The Most Beautiful Age (Nejkrasnejsi vek)

Jaroslav Papousek collaborated as scriptwriter on some of the great Czech comedies-those by Milos Forman and Ivan Passer-and the opening sequence of The Most Beautiful Age reveals the extent of his influence: it is an incomparable bit of dialogue in which a group of elderly gentlemen-pensioners who spend their days hanging around an art studio in hopes of being selected as artists' models-discuss their love lives, which are roughly divided into the "tomcats" and the "stallions." Papousek's film is a meditation on age-old, middle, and young-but it is more tender toward the grandfathers, in their rage against the dying of the light, than was The Firemen's Ball. (His patriarchs also have better memories: "They? Who are They? We are They!") On the other hand, The Most Beautiful Age digs hilariously at the sexual (sex-role) machinations of youth, and the frustrations of middle age.

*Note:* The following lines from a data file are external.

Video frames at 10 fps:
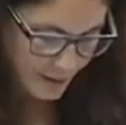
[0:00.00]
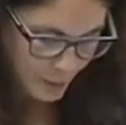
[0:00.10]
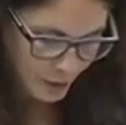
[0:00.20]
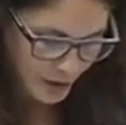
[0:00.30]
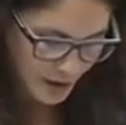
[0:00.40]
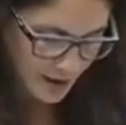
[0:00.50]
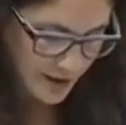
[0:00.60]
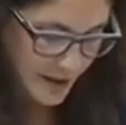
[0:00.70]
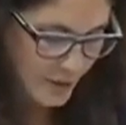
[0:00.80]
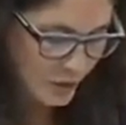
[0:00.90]
ponen
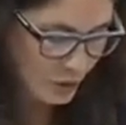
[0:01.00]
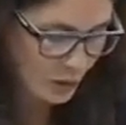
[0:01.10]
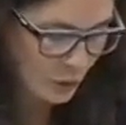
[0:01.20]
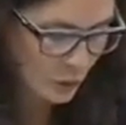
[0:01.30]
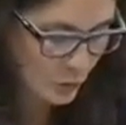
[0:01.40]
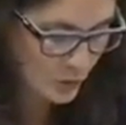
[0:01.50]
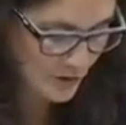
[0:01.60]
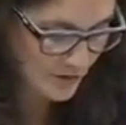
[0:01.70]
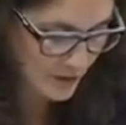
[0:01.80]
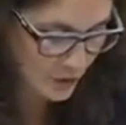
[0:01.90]
nerviosos cuando
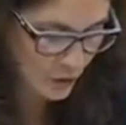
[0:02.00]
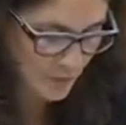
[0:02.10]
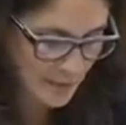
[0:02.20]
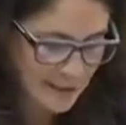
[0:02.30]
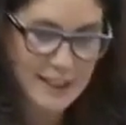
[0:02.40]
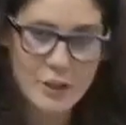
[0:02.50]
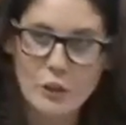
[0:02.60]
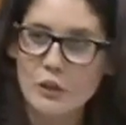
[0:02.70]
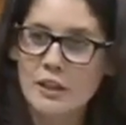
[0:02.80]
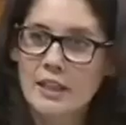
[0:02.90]
escuchan ciertos
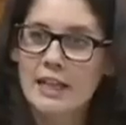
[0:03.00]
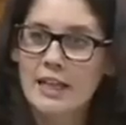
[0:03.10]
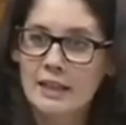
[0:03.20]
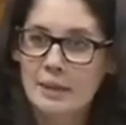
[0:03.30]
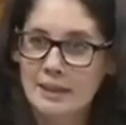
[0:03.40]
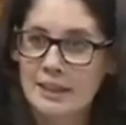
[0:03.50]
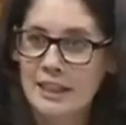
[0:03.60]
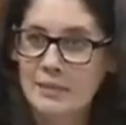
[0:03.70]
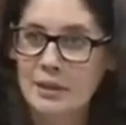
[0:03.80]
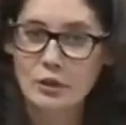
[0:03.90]
comentarios, el
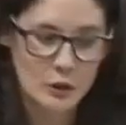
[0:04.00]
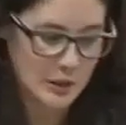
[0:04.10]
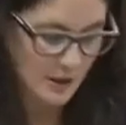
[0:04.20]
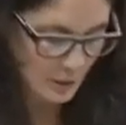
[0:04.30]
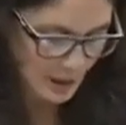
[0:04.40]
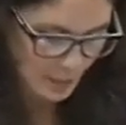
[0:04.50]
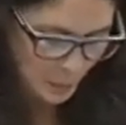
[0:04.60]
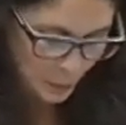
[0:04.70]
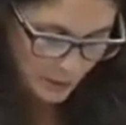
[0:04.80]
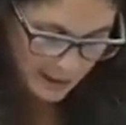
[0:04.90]
desmantelamiento de la escuela
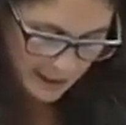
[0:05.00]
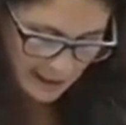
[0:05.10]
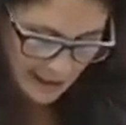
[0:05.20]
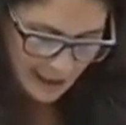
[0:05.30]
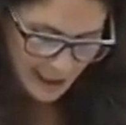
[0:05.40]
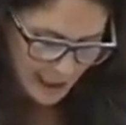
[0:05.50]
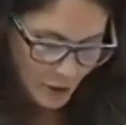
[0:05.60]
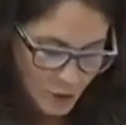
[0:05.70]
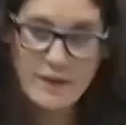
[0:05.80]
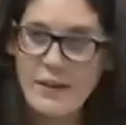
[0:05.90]
pública es
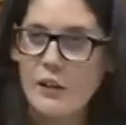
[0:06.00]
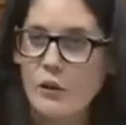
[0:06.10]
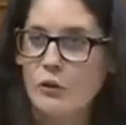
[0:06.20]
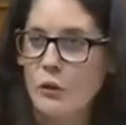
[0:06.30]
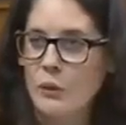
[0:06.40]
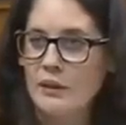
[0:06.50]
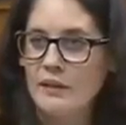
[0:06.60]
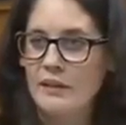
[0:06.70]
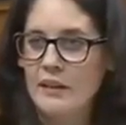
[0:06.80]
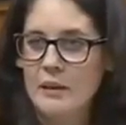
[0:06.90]
una de las
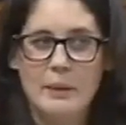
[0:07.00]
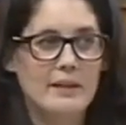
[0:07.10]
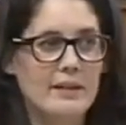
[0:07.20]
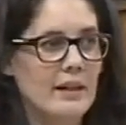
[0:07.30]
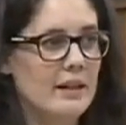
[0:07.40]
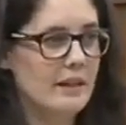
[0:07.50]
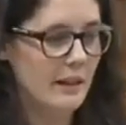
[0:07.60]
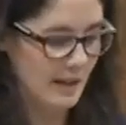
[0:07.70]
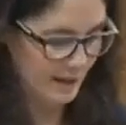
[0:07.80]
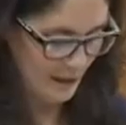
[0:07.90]
consecuencias de pactar
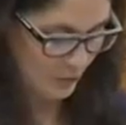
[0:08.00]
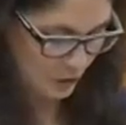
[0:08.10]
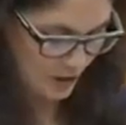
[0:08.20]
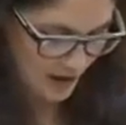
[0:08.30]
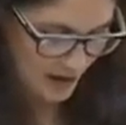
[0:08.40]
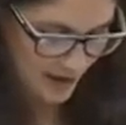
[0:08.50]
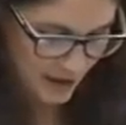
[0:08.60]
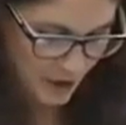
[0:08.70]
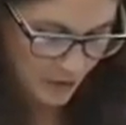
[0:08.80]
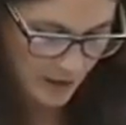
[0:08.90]
el
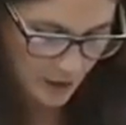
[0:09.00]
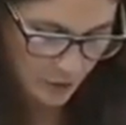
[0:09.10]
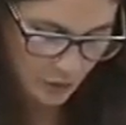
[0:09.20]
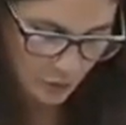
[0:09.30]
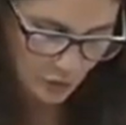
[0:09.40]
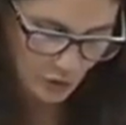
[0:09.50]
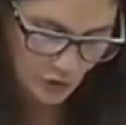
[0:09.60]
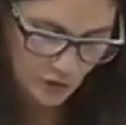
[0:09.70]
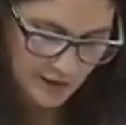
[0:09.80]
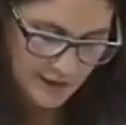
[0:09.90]
135 de la
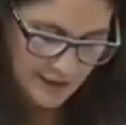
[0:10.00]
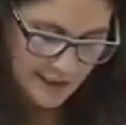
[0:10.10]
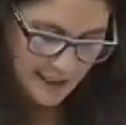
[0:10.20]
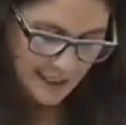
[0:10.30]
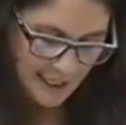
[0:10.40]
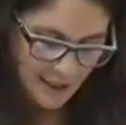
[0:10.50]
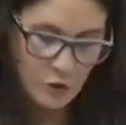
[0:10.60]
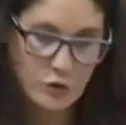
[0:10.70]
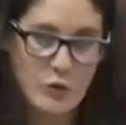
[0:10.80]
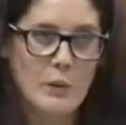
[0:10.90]
Constitución, es
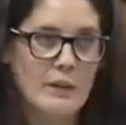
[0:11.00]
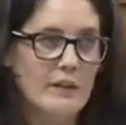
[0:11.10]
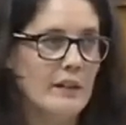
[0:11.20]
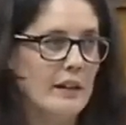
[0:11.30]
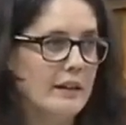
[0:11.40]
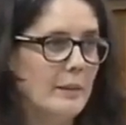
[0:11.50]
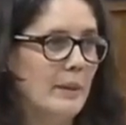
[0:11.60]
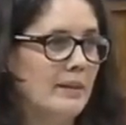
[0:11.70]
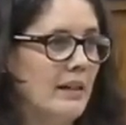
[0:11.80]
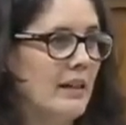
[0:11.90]
consecuencia de
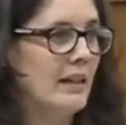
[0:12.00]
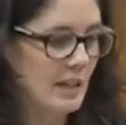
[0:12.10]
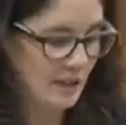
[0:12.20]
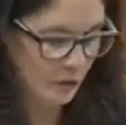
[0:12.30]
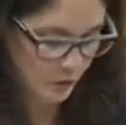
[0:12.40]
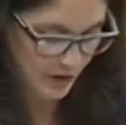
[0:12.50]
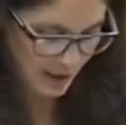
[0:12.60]
pactar la creación de la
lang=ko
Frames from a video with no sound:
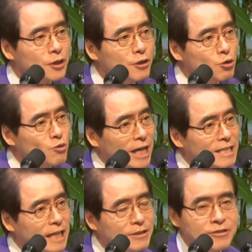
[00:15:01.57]
저주하는
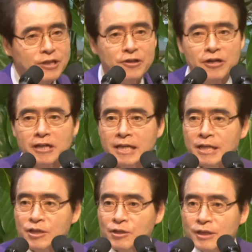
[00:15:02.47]
자든지 너를
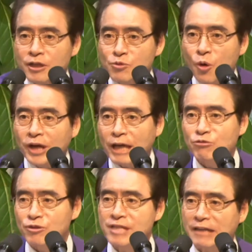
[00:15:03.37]
그 좋게
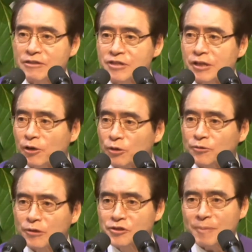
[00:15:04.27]
해주는 자든지
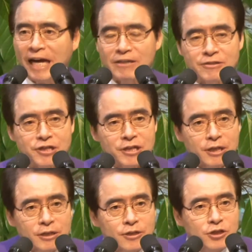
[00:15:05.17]
어떤 집에
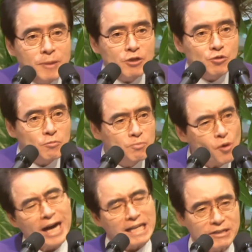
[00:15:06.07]
가든지 그 집에
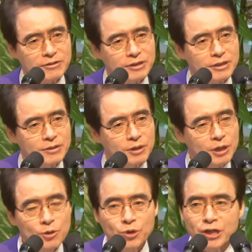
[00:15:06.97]
축복하라는 거예요.
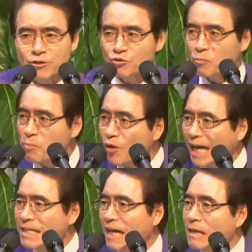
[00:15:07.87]
우리는
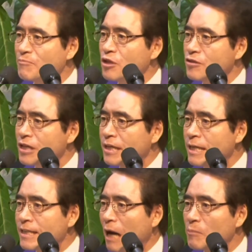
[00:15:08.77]
축복하는
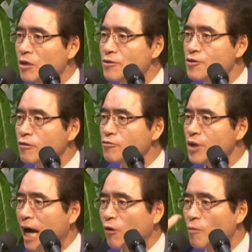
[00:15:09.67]
사람들이지 남을
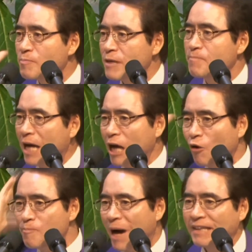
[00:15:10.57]
정죄하고
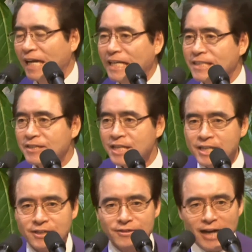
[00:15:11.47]
비판하고 판단하는
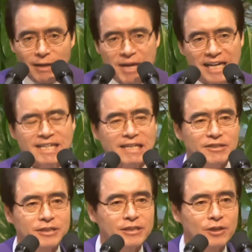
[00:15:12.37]
이런 사람이 아니라는
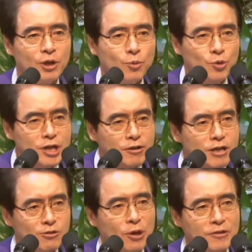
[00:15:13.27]
거예요. 우리
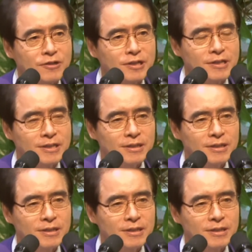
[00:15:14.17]
그리스도인들은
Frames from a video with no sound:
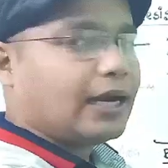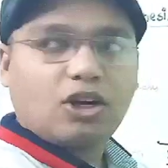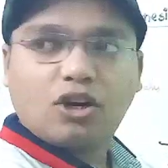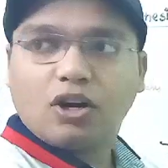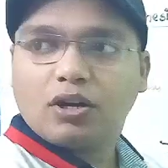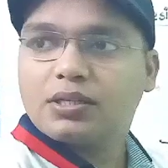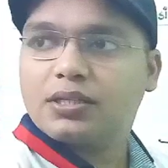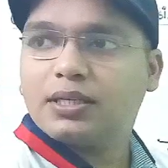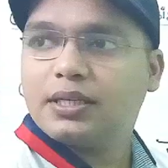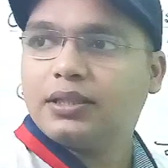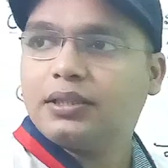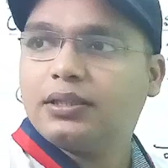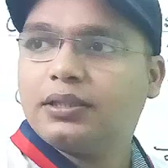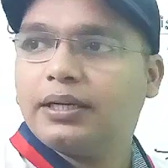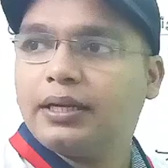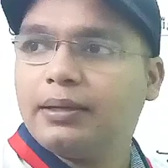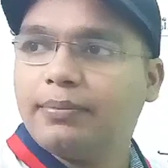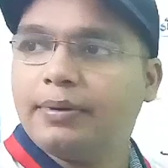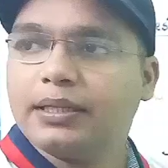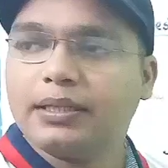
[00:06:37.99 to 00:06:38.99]
हाइड्रोक्सी
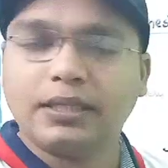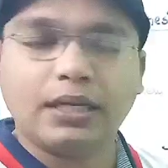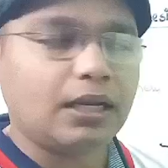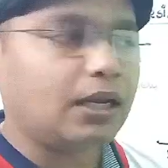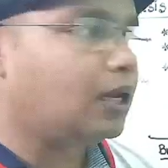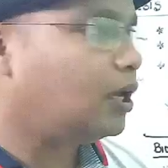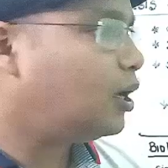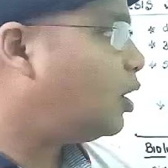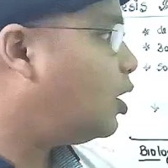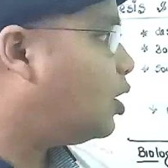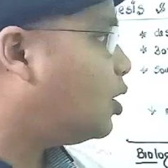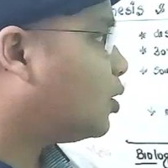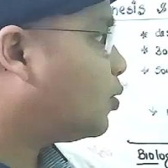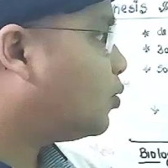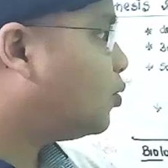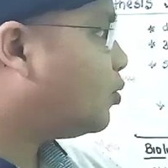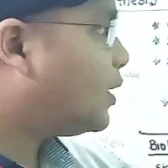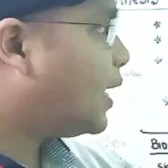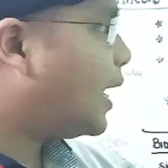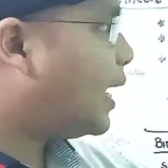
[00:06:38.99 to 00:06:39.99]
थ्री मेथिल
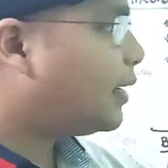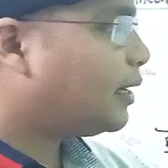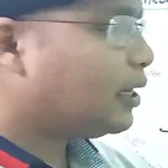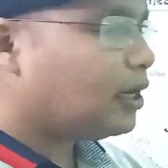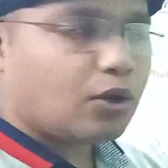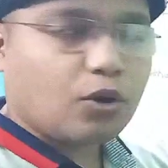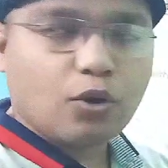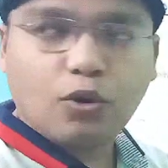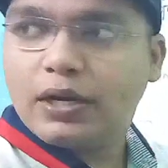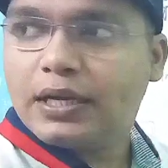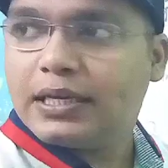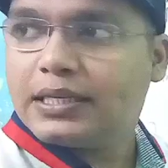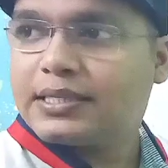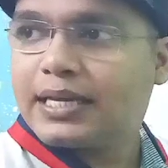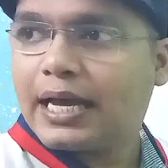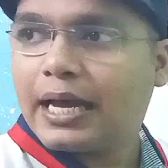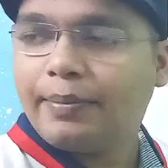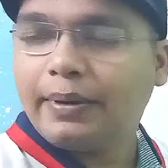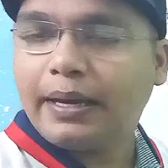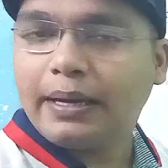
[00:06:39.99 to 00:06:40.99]
ग्लूटाइरिल को
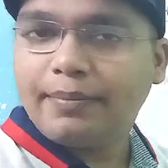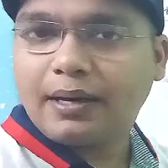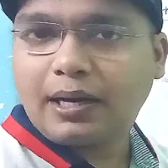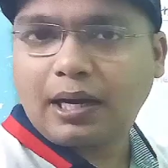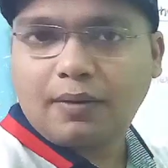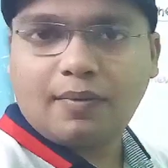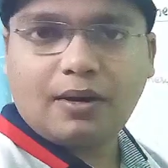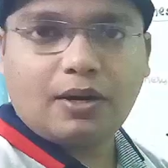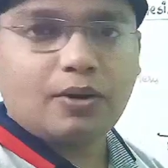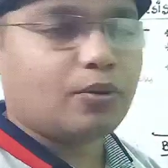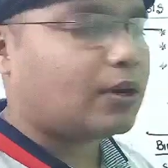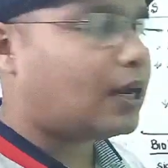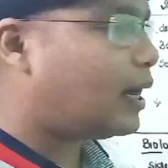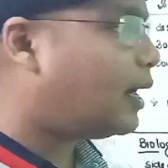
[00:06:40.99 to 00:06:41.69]
एंजाइम ए में कन्वर्ट हो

A veritable panorama of Czech life opens up within the unpreposessing context of a class of beginning sculptors, who freely interpret the likenesses of some unlikely models. These include a shy young mother rebelling against the confines of an old-fashioned spouse and a thoroughly modern flat; and a stout prole posing as a wounded soldier shouting, inexplicably, "Hurrah!" The lead players and familiar faces from Loves of a Blonde, Black Peter and The Firemen's Ball reappear here, in fine form.